Law firm partners leave because staying costs them the opportunity to earn more elsewhere, with virtually no financial penalty for mobility
PE executives stay because leaving costs them millions. Law firm partners leave because staying costs them the opportunity to earn more elsewhere, with virtually no financial penalty for mobility.
This system institutionalises a free-agent culture in law firms where high earners threaten departure and veto strategic decisions to extract higher rewards – eroding partnership bonds still further and risking management paralysis precisely when long-term collective leadership is essential.
The employee incentive problem
Partnerships also lag on talent incentives. Without true equity, share options, or profit-sharing, they cannot match the career-long upside now common at corporate, ALSP, or PE-backed competitors – who use ‘sweet equity’ and management incentive plans to bind young stars for the long haul.
The NI changes remove a key defence of the status quo
Sophisticated PE investors in law firms understand this instinctively. To exit a law firm investment profitably in three to seven years, they must retain the next generation who’ll replace departing senior partners. Corporate structures offer visible paths to wealth creation and clear exits; partnerships counter with indefinite promotions, opaque process and one-year reward horizons.
The search for solutions
Sceptics say no partnership will accept the short term hit to distributions needed to build capital – why surrender certain income for uncertain gains?
Yet pressure is mounting. The NI changes would remove a key defence of the status quo. Rising partner mobility, technology and AI investment demands that dwarf the capacity of the current model to meet them and relentless PE interest in the legal sector are driving creative solutions.
One model: satellite platforms where firms co-invest with external capital in high-growth practices, offering laterals profit shares, capital growth on exit, and operational independence – without restructuring the core partnership.
Another: minority investments to finance incorporation and reconcile intergenerational equity – particularly attractive for firms with substantial non-legal business lines alongside traditional practice.
And lastly: hybrid models that seek to replicate the capital growth models of PE partnership clients while retaining the partnership structure.
The question is no longer ‘if’ partnerships must evolve, but ‘how’
The partnership model won’t disappear overnight. But its monopoly is ending.
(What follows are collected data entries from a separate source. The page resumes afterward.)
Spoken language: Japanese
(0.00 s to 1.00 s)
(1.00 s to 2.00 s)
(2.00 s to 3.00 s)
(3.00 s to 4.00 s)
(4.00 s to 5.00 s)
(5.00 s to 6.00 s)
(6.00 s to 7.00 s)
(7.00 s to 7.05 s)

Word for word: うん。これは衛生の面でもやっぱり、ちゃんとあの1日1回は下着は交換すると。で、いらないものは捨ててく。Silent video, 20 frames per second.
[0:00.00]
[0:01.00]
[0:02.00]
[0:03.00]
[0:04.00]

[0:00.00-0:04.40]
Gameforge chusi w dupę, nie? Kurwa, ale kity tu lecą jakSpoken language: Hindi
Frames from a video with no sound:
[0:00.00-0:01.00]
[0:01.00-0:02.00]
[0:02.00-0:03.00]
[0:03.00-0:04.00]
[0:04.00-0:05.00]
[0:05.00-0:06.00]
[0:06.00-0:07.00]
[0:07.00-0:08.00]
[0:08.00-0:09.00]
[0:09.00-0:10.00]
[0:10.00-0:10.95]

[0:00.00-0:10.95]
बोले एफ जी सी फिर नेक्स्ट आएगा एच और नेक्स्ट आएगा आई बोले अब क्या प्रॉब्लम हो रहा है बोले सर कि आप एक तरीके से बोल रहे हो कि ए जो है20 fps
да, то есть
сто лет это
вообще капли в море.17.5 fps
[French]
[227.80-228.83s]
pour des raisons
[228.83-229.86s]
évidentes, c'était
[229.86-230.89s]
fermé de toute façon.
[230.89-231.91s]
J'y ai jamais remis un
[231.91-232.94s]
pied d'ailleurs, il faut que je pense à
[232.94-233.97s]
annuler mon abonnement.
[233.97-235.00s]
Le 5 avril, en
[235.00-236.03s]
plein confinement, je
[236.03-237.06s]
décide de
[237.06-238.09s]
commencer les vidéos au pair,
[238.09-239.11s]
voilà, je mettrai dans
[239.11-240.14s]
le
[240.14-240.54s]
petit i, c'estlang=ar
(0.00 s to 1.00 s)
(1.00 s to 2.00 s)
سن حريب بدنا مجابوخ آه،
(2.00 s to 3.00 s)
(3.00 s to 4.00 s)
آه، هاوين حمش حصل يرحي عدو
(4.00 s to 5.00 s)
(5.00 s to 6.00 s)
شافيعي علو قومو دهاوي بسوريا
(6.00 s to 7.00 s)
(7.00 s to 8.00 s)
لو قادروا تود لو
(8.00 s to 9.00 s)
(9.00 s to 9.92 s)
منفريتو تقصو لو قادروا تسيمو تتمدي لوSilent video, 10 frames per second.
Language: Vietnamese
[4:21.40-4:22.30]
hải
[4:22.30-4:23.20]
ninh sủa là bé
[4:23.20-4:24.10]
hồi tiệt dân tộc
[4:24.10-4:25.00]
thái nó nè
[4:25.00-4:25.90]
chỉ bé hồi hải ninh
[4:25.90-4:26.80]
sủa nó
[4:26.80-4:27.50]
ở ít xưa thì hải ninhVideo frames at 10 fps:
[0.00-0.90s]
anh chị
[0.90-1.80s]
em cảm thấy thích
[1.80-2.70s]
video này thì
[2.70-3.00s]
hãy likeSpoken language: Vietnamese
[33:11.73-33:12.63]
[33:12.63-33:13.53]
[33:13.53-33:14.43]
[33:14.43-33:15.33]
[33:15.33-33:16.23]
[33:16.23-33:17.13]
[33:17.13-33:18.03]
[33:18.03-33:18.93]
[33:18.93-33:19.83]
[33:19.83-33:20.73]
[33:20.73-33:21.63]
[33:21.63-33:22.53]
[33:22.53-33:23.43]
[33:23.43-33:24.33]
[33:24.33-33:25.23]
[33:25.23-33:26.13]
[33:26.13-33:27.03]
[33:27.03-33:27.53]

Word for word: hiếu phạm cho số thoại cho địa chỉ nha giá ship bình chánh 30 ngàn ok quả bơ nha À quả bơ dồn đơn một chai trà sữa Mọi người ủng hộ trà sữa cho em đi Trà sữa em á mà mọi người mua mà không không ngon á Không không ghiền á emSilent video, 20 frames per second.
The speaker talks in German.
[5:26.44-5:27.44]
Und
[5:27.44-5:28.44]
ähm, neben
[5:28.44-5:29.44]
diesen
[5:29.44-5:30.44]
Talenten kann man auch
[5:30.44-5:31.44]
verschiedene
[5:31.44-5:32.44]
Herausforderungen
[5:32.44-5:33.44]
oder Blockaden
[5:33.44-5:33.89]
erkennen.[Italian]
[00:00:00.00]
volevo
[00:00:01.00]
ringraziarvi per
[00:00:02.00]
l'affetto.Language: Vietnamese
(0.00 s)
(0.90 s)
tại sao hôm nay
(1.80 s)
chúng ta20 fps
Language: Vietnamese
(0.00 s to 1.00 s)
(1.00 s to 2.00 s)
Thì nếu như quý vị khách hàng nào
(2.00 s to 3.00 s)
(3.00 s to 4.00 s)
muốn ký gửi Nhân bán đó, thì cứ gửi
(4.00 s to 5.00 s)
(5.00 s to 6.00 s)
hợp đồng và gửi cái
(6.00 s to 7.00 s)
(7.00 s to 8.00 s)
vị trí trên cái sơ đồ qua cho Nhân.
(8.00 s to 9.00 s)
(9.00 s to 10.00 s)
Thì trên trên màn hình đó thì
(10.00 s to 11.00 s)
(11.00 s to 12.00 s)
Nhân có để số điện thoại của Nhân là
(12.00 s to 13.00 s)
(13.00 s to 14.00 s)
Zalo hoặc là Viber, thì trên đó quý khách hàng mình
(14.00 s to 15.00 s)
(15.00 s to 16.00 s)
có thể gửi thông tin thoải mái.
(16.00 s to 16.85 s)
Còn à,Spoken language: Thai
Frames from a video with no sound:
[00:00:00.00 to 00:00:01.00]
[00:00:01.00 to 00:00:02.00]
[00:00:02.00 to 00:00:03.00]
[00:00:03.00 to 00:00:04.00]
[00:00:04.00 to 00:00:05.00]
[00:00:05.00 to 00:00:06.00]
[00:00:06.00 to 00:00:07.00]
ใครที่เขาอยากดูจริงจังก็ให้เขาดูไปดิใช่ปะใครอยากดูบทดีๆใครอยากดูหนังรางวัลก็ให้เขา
Well-capitalised corporate challengers backed by private equity are advancing into the sector with structures designed to retain talent and enable long-term investment. And any move towards more corporate structures will inevitably speed that advance since it makes firms more investible.
The question is no longer ‘if’ partnerships must evolve, but ‘how’ – and whether firms will act proactively or wait for the market to force their hand.
The greatest irony? Lawyers engineering these transformations for clients may finally have to engineer them for themselves.
David Morley is co-founder of Dejonghe & Morley, a consultancy focused on connecting law firms with private capital solutions. He previously served as manging partner and senior partner of legacy Allen & Overy and as managing director and head of Europe for global investment group Caisse de dépôt et placement du Québec (CDPQ).